I think the theano definition of broadcastable is quite consistent and well defined (even though it wasn't written down properly anywhere that I know of), and keeps graphs nice and compact, and easy to understand, mainly because we always know just from the graph where broadcasting happens, and where it doesn't. It certainly did also lead to some confusion over the years as well however.

brandonwillard commented 1 year ago

To reiterate, this issue can be closed by

  1. raising an error at compile/construction-time stating that Elemwise.grad does not support cases with insufficient broadcast information, or
  2. making Elemwise.grad support cases with incomplete broadcast information.

This issue concerns itself with the relevant details of the above two approaches, and any new ones we may not have considered yet.

Conversations about TensorType.broadcastable, its relationship to the new TensorType.shape, etc., belong in https://github.com/aesara-devs/aesara/discussions/1170 or a new Discussion altogether.

ricardoV94 commented 1 year ago

Can we please stop marking comments as off-topic? Clearly this issue is at the level of a discussion and we can even make it into a discussion. Marking comments as off-topic helps nobody.

I think everyone is almost on the same page about Theano, except the question of why did they leave it to Elemwise and not Types to enforce broadcastable flags.

First, notice how the ValueError is raised by the Elemwise Op at run-time (i.e. during thunk evaluation), and not by Type-level checks that would support the consistency of Theano's TensorType.broadcastable interpretation.

It is now clear for me that only the Ops that perform broadcasting could enforce these broadcasting flags. broadcastable=False did not mean the tensors cannot have shape of 1, only that they could not be broadcasted in an operation that allows for broadcasting.

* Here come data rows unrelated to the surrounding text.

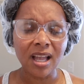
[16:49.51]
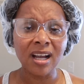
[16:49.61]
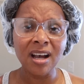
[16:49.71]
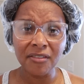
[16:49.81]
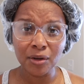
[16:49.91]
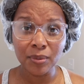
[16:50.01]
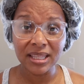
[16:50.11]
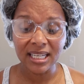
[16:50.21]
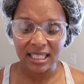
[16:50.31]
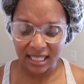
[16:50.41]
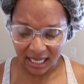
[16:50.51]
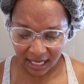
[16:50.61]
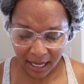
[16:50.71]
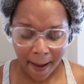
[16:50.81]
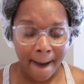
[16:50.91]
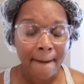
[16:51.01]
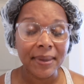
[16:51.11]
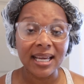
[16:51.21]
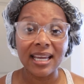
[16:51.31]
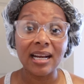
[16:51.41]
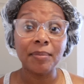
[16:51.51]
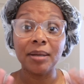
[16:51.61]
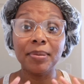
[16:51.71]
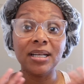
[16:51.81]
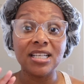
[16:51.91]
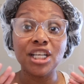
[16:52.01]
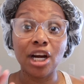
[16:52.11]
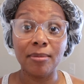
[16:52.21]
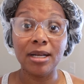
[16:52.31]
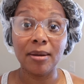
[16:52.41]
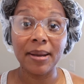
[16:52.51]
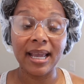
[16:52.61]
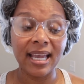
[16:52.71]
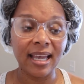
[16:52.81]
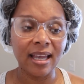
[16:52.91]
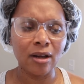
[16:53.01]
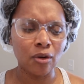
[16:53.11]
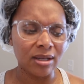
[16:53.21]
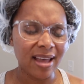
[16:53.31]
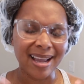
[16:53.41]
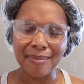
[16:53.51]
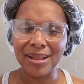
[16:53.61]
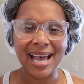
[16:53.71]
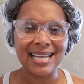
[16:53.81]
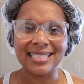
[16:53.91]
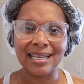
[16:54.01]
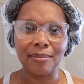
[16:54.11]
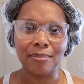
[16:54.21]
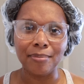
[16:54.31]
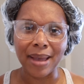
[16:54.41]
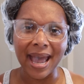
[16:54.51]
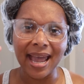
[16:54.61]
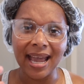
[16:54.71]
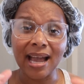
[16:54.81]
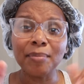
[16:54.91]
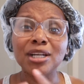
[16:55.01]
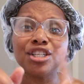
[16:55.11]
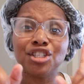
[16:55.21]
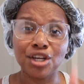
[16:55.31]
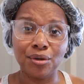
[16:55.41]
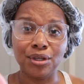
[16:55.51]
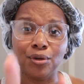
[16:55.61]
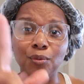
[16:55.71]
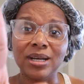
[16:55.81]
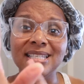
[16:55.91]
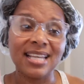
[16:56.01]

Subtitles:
covered with anything. But again, I'm gonna put a turban on my head or like a plastic bag. I'm gonna show you, one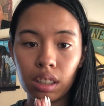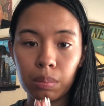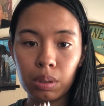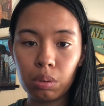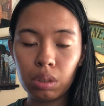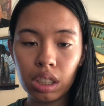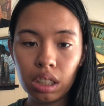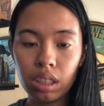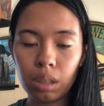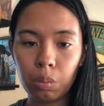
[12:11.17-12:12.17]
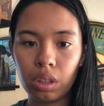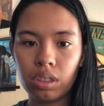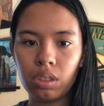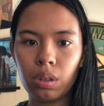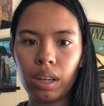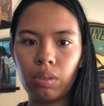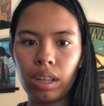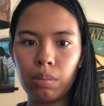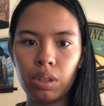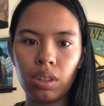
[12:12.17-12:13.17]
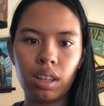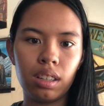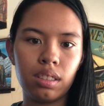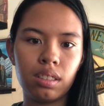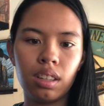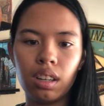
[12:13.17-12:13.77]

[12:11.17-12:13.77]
It's a really good one, so I recommend you guys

This constraint can only be assessed by looking at the Types of other inputs that go into an Elemwise Op (or any Op that performs broadcasting of the inputs internally) and their runtime shapes.

x = at.TensorType("float64", broadcastable=[False])("x")
y = at.TensorType("float64", broadcastable=[False])("y")
out = at.add(x, y)

out.eval({x:[0], y:[0]})  # Valid, as neither input had to be broadcasted
out.eval({x:[0, 1, 2], y:[0, 1, 2]})  # Valid, as neither input had to be broadcasted
out.eval({x:[0], y:[0, 1, 2]})  # Invalid, as x would have to be broadcasted

This is how Theano worked. Not saying that's the best, but I think it was coherent (as was other logic built on top of it which still lingers), and we need to understand it to be able to move this discussion forward.

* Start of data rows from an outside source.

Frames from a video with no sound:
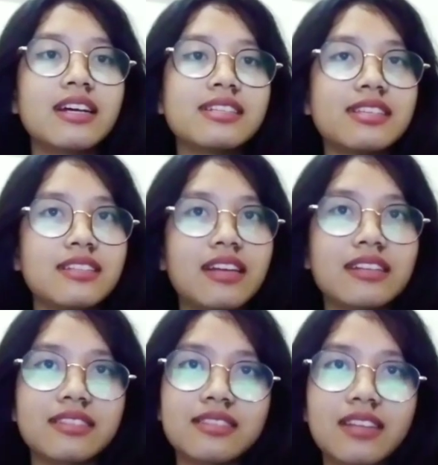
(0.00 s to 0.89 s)

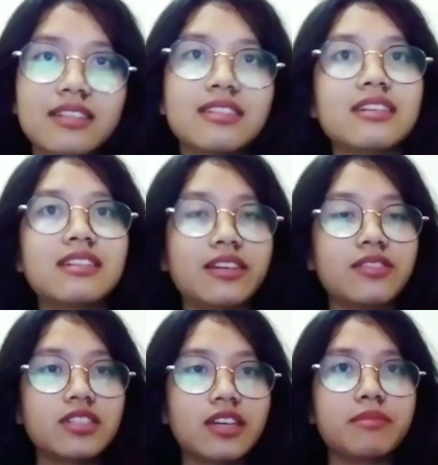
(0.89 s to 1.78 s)
Syntactic
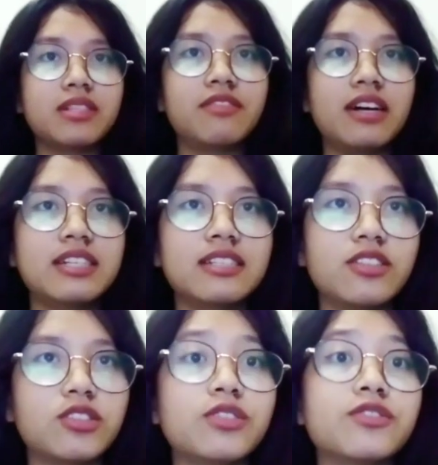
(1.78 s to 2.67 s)
language can be divided
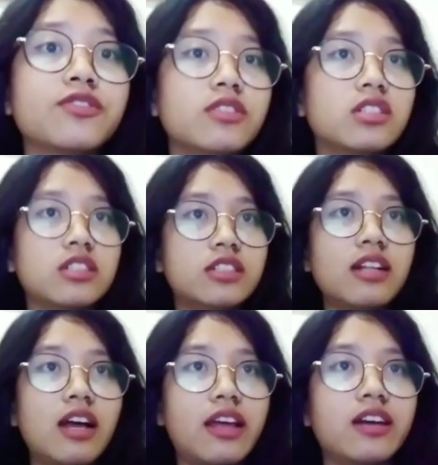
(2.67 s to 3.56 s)
into functional
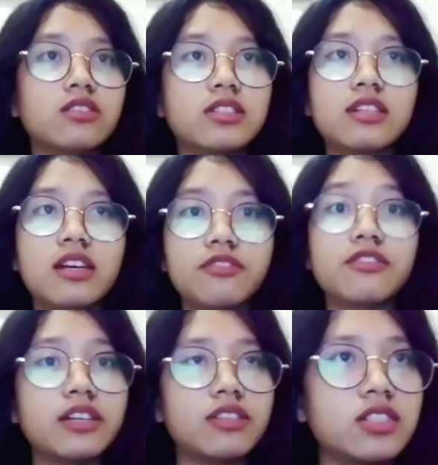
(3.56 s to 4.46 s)
and agglutinative
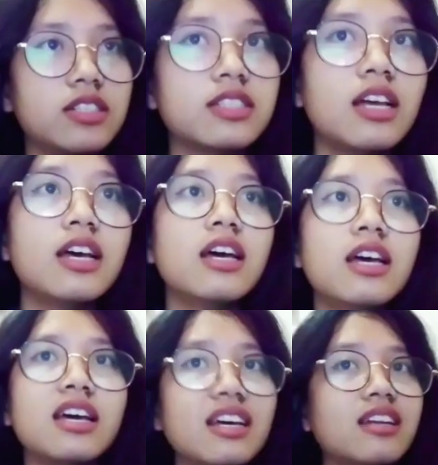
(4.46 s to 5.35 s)
languages.
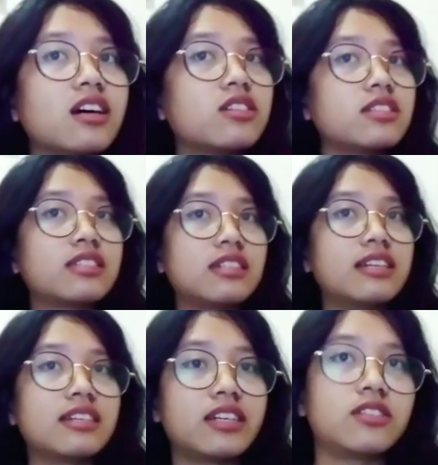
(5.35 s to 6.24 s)
In
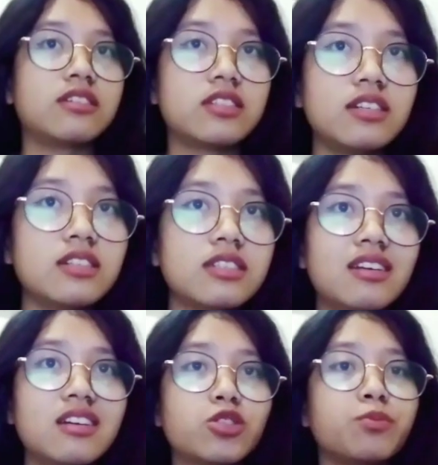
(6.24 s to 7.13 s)
agglutinating languages,
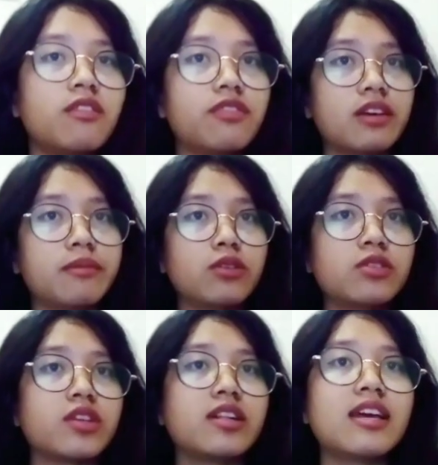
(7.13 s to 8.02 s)
each morpheme
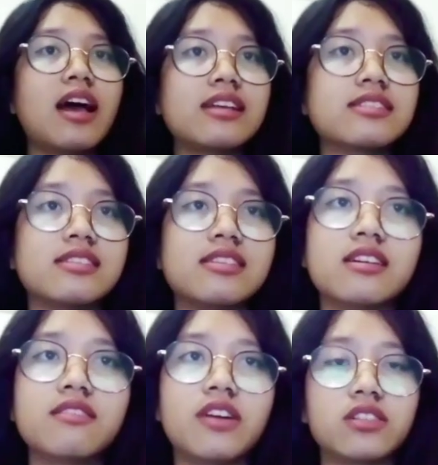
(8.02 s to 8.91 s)
usually has a
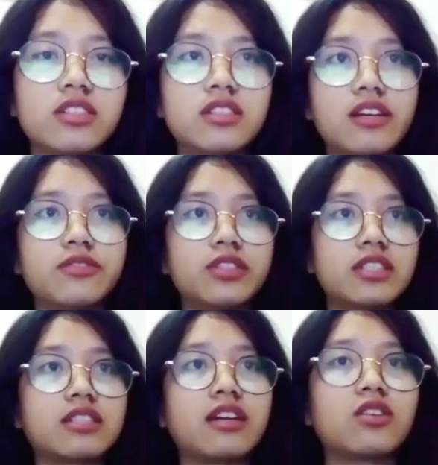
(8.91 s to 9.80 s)
single function and
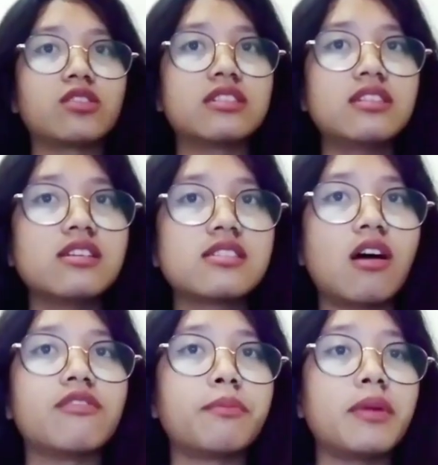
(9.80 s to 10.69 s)
words can
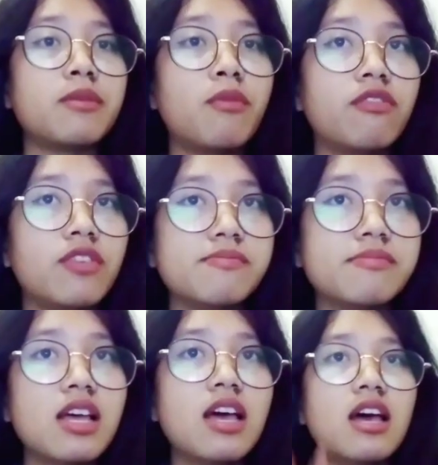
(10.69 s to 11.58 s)
consist of many
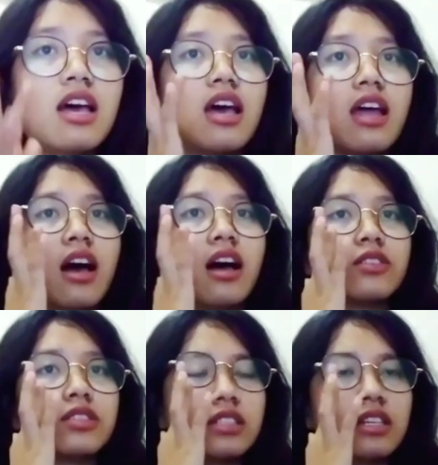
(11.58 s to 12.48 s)
morphemes. And
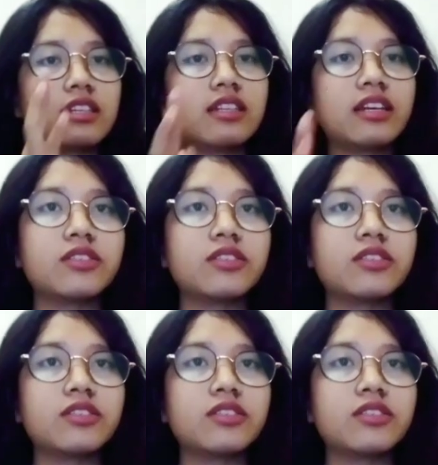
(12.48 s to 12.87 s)
agglutinating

rlouf commented 1 year ago

To be fair, from an outsider perspective, the discussion here is impossible to follow. The concerns that the issue raises are valid, but the discussion has since diverged to questions that are more fundamental and/or historical in nature. To move forward I suggest

  1. We open a discussion where we lay out exactly where we want to to go with shape inference and how we want to move forward generally;
  2. We can refer to the above discussion here to talk about the original issue specifically.
rlouf commented 1 year ago

I just ran @ricardoV94's example both on the current HEAD and on b60cf7240 (the commit before the changes in #928 were merged):

def test_ambiguous_broadcast():
    import aesara
    import aesara.tensor as at
    import numpy as np

    x_row = at.row("x_row")
    x_matrix = at.matrix("x_matrix")
    y = at.matrix("y")

    x_row_grad = at.grad(at.sum(x_row + y), wrt=x_row)
    x_matrix_grad = at.grad(at.sum(x_matrix + y), wrt=x_matrix)

    f_row = aesara.function([x_row, y], x_row_grad)
    row_res = f_row(np.ones((1, 5)), np.ones((5, 5)))

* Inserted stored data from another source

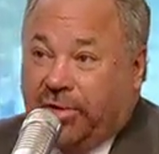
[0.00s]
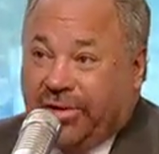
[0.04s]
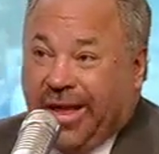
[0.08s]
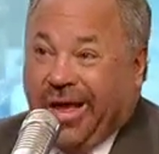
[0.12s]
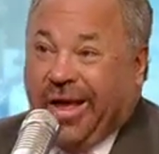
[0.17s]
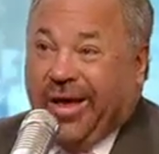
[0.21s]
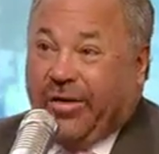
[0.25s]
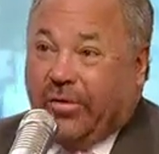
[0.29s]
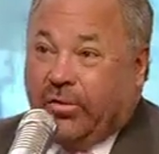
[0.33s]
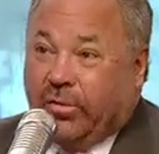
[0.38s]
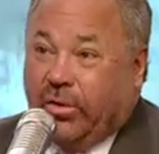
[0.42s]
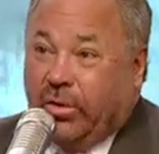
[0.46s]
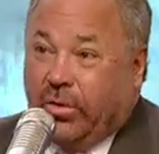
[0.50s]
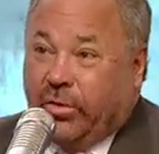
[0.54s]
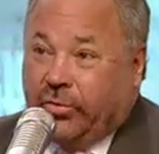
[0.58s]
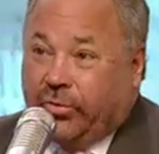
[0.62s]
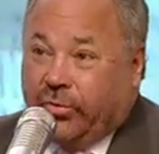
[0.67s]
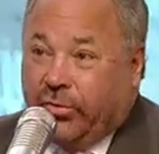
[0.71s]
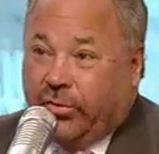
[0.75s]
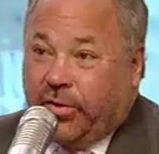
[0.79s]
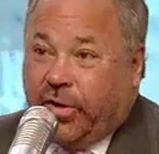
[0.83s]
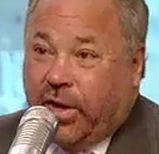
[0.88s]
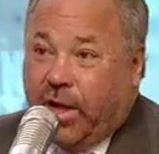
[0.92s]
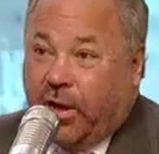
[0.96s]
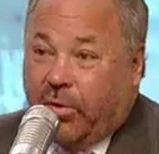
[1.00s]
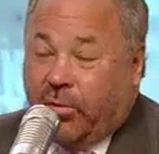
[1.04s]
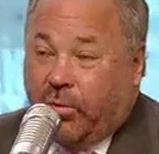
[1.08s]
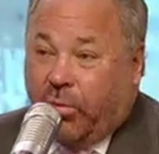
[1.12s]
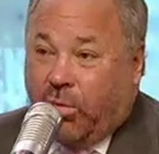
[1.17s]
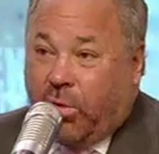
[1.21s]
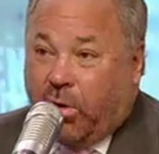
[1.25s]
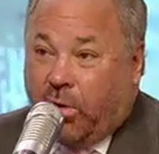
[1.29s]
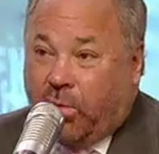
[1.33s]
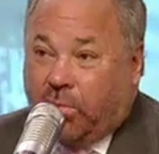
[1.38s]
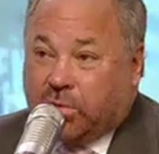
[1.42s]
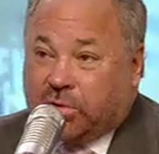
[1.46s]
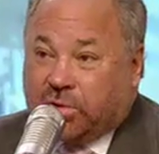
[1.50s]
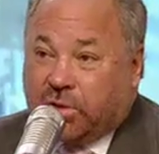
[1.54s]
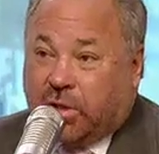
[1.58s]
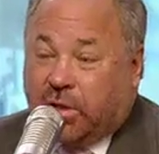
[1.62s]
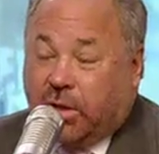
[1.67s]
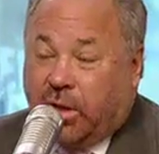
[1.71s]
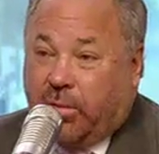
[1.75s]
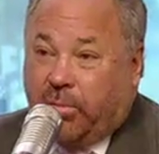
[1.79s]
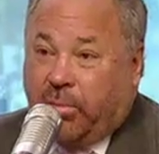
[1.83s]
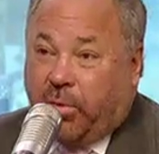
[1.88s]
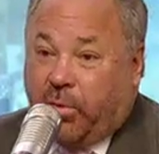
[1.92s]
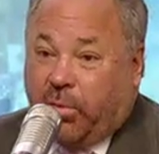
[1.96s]
down during that war. It was the
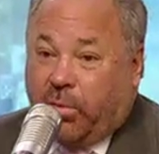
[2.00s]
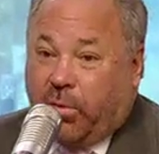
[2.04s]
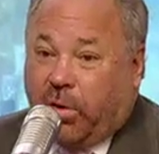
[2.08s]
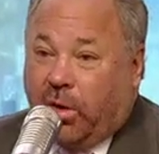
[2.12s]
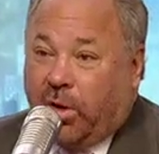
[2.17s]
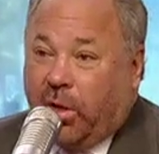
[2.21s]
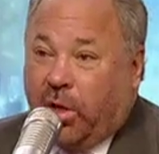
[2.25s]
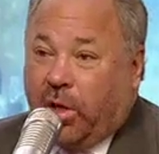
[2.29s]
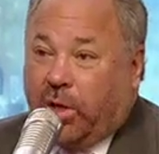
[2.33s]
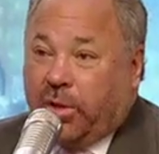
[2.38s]
Colombo War.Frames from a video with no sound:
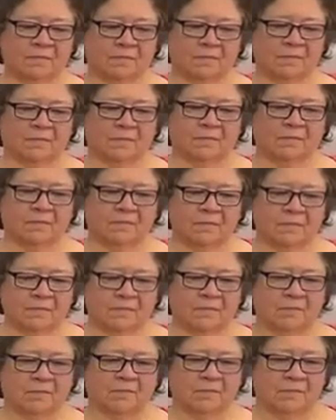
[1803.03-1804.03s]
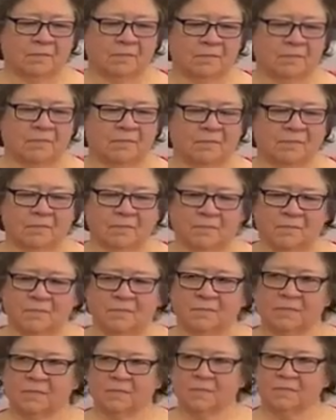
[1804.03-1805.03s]

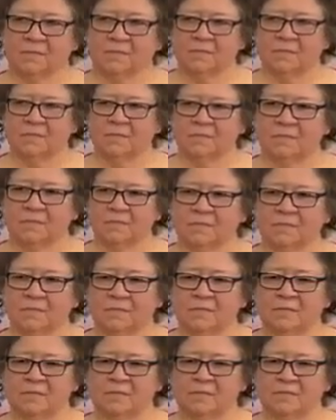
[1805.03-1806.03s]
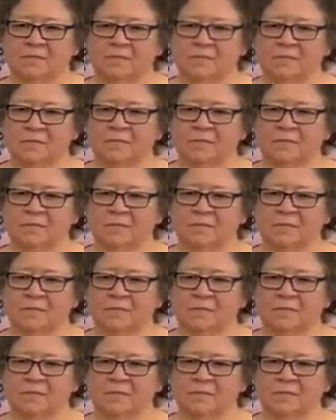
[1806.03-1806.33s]
(not speaking)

    f_matrix = aesara.function([x_matrix, y], x_matrix_grad)
    assert np.array_equal(f_matrix(np.ones((1, 5)), np.ones((5, 5))), row_res)

test_ambiguous_broadcast()

and it fails in both situations. This means that this issue is not a consequence of #928. In other words, reverting this change is not going to fix this bug.

Try this for yourself (don't forget to clear the cache), so we can all agree on this point moving forward. Comment "I see it" (and only that for now) if you can reproduce it, comment something else only if you can't reproduce it.

brandonwillard commented 1 year ago

I see it

ricardoV94 commented 1 year ago

@rlouf This is clearly explained in one of the "off-topic" comments as arising from an "inconsistent" rewrite: https://github.com/aesara-devs/aesara/issues/1089#issuecomment-1282776495

Running on b60cf7240

import aesara
import aesara.tensor as at
from aesara.compile.mode import Mode
import numpy as np

x_matrix = at.matrix("x_matrix")
y = at.matrix("y")

x_matrix_grad = at.grad(at.sum(x_matrix + y), wrt=x_matrix)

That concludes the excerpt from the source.